The novelty in this post is that the approximate value function is represented not as a table but as a parameterized functional form with weight vector $\mathbf{w} \in \mathbb{R}^d$. We will write $\hat{v}(s, \mathbf{w}) \approx v_{\pi}(s)$ for the approximated value of state $s$ given weight vector $\mathbf{w}$. For example, $\hat{v}$ might be a linear function in features of the state, with $\mathbf{w}$ the vector of feature weights. Consequently, when a single state is updated, the change generalizes from that state to affect the values of many other states.

### The prediction Objective (MSVE)

In the tabular case a continuous measure of prediction quality was not necessary because the learned value function could come to equal the true value function exactly. But with genuine approximation, an update at one state aﬀects many others, and it is not possible to get all states exactly correct.

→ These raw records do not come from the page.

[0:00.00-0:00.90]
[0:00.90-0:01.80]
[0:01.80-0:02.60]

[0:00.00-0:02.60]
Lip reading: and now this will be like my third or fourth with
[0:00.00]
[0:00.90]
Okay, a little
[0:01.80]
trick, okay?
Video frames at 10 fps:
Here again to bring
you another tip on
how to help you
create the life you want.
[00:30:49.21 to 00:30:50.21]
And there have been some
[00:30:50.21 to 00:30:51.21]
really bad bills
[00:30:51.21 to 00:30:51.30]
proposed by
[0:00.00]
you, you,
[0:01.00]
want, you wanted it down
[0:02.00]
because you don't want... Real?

By assumption we have far more states than weights, so making one state’s estimate more accurate invariably means making others’ less accurate.

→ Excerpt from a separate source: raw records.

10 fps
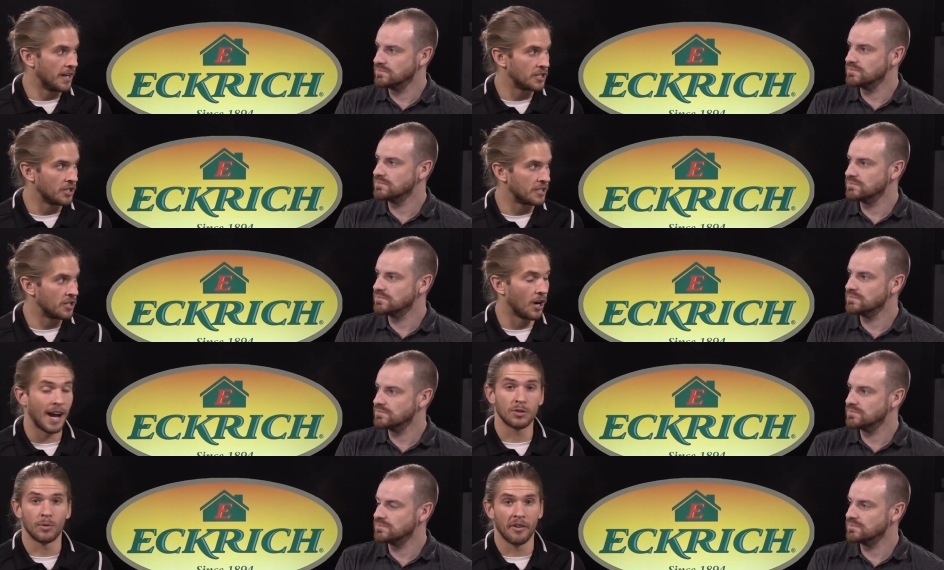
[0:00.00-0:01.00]
Speaker 1: the nation this year,
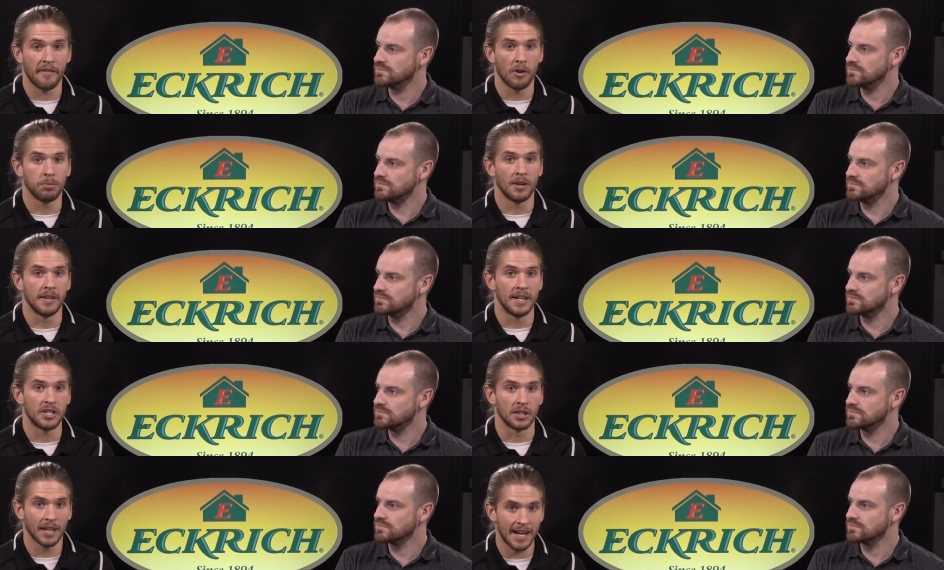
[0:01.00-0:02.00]
highest win rate of any player in the
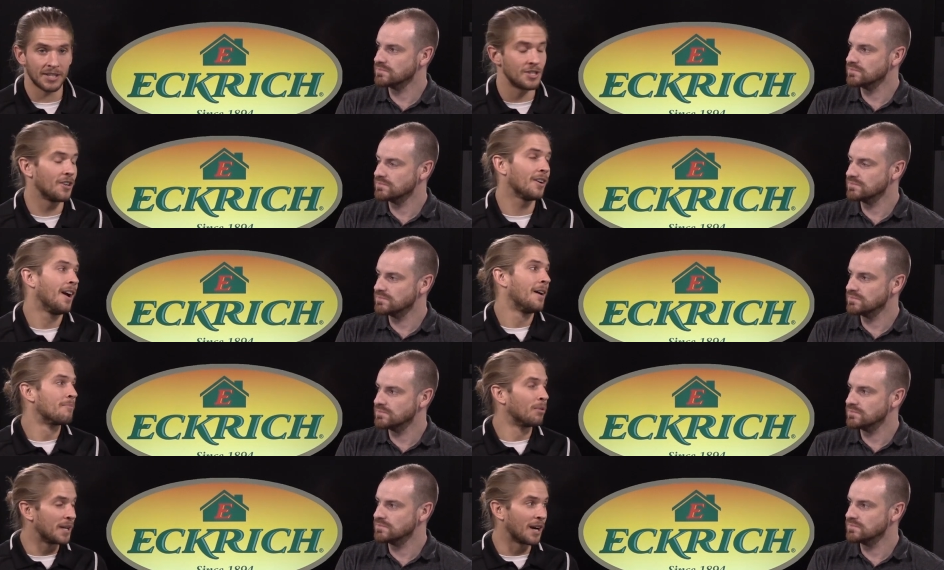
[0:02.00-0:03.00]
nation last year.
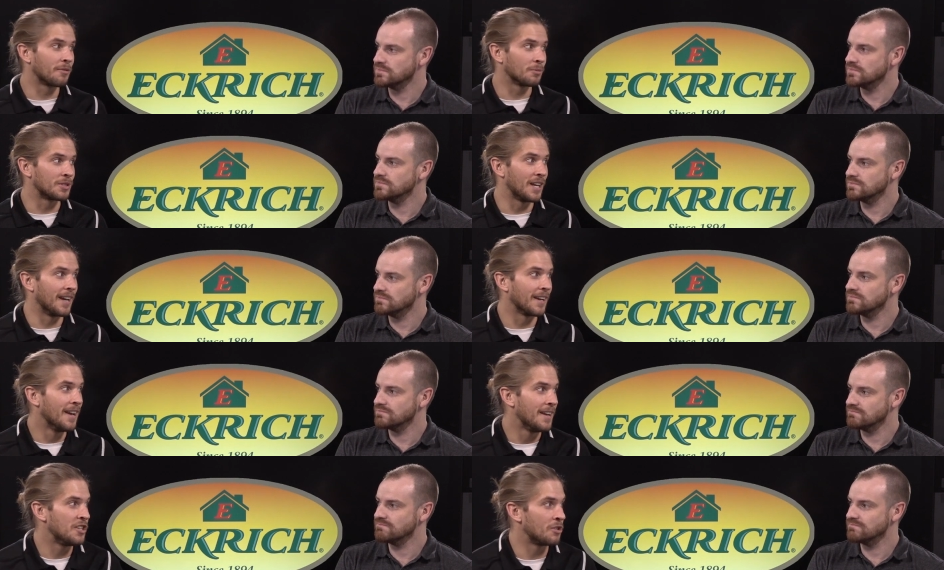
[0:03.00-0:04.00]
Pretty comfortable saying
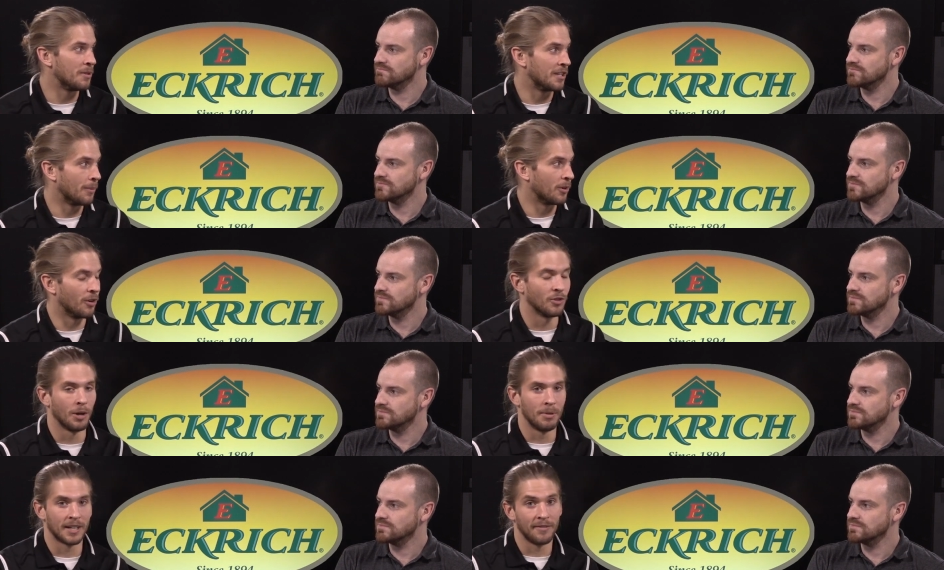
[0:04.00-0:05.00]
he should be the number one overall
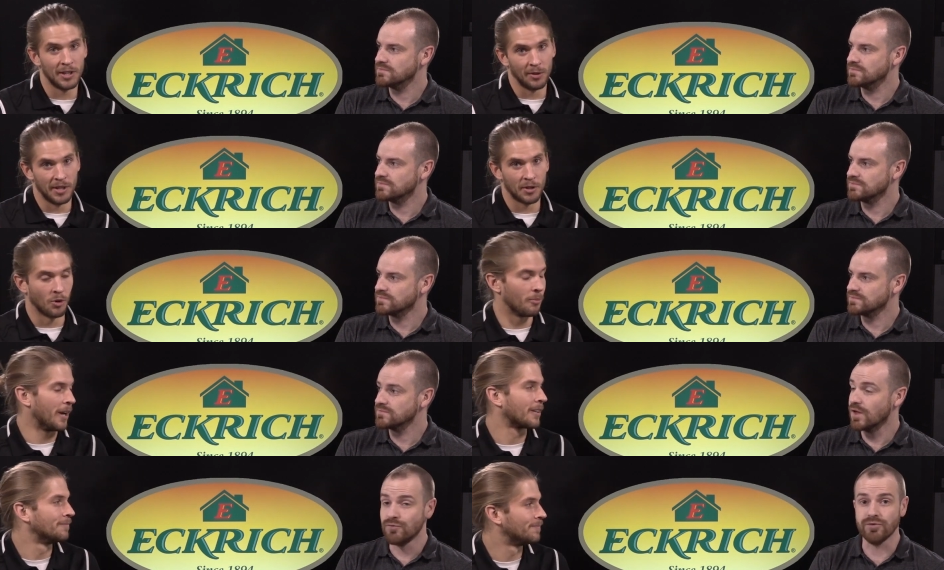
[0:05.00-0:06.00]
pick if you don't need a
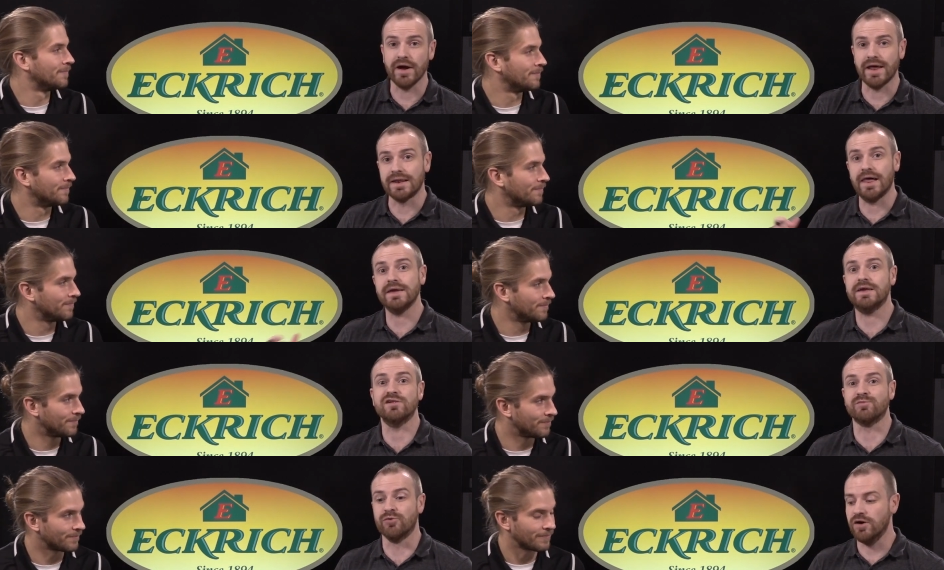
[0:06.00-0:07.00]
quarterback.
Speaker 2: Right, and like
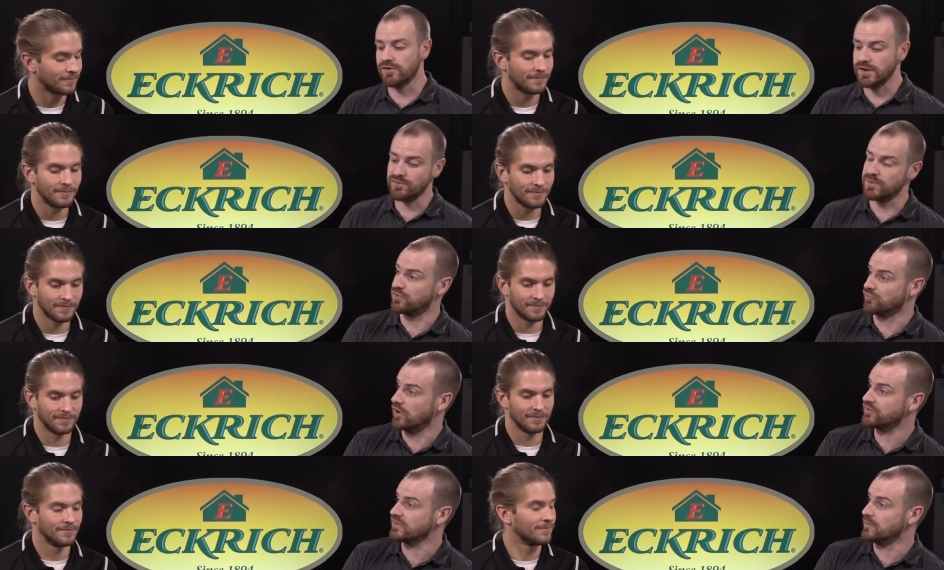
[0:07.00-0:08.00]
his brother, he's been
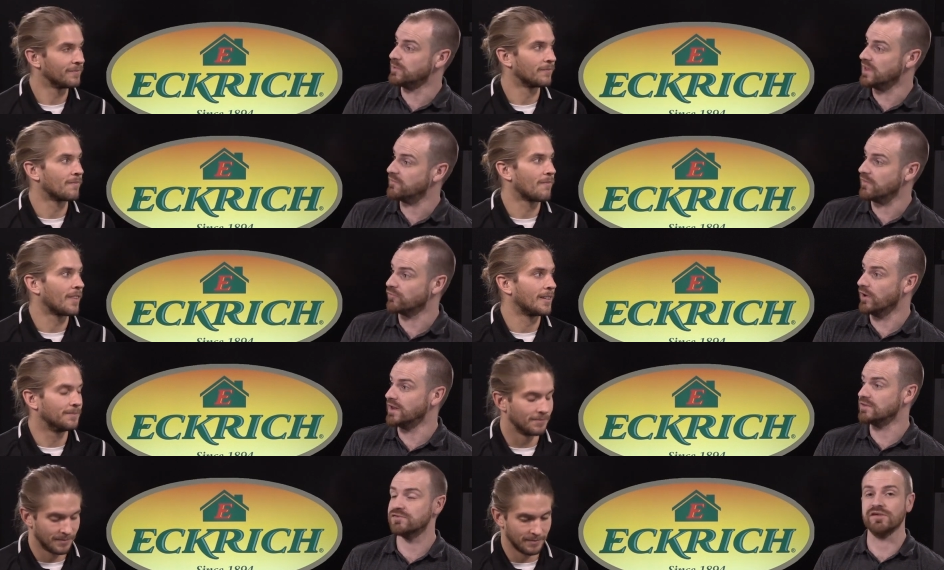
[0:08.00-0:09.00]
crushing the PFF
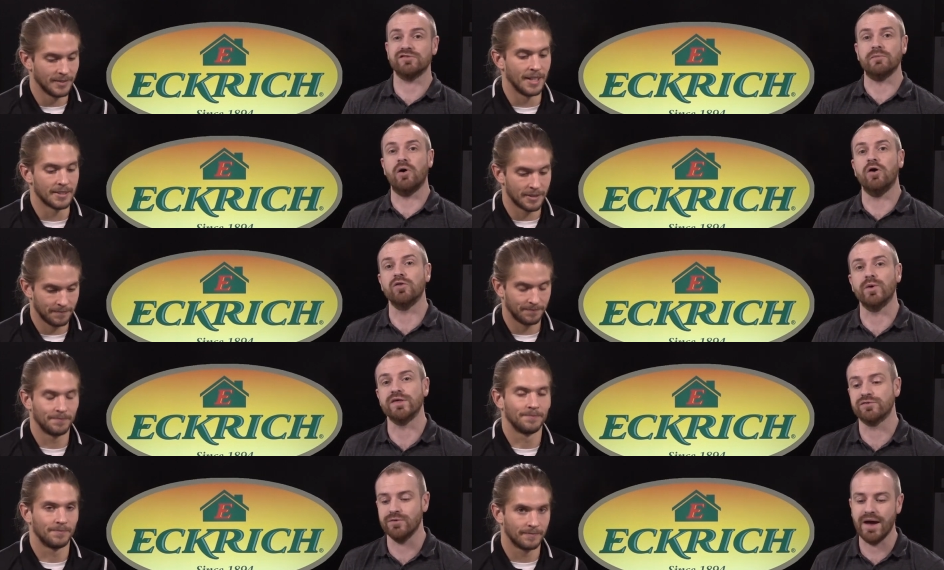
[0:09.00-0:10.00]
grading system all the way
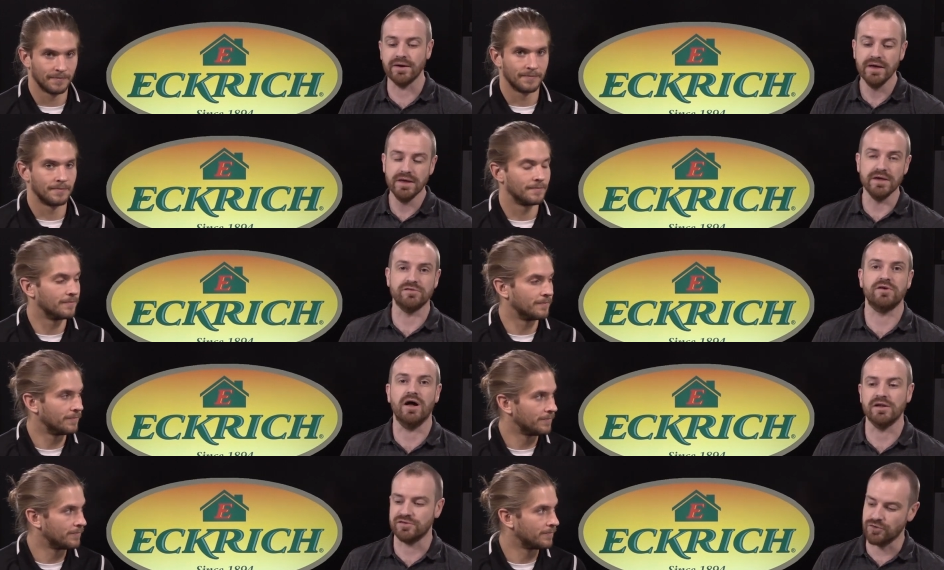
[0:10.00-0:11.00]
throughout his
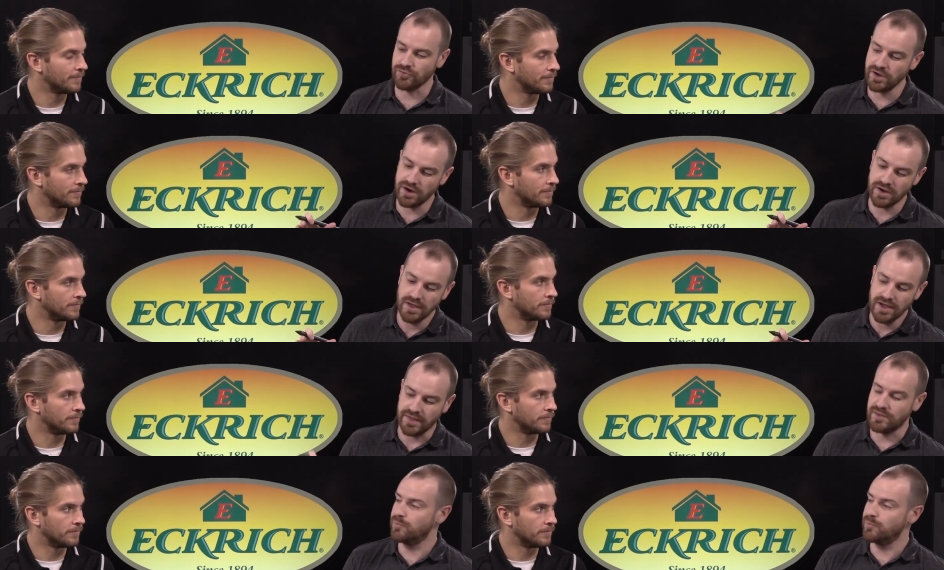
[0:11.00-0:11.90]
college career. And the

By the error in a state $s$ we mean the square of the diﬀerence between the approximate value $\hat{v}(s,\mathbf{w})$ and the true value $v_{\pi}(s)$. Weighting this over the state space by the distribution $\mu$, we obtain a natural objective function, the Mean Squared Value Error, or MSVE:
$$\text{MSVE}(\mathbf{w}) \doteq \sum_{s \in \mathcal{S}} \mu(s) \Big[v_{\pi}(s) - \hat{v}(s, \mathbf{w}) \Big]^2.$$
The square root of this measure, the root MSVE or RMSVE, gives a rough measure of how much the approximate values diﬀer from the true values and is often used in plots. Typically one chooses $\mu(s)$ to be the fraction of time spent in $s$ under the target policy $\pi$. This is called the on-policy distribution.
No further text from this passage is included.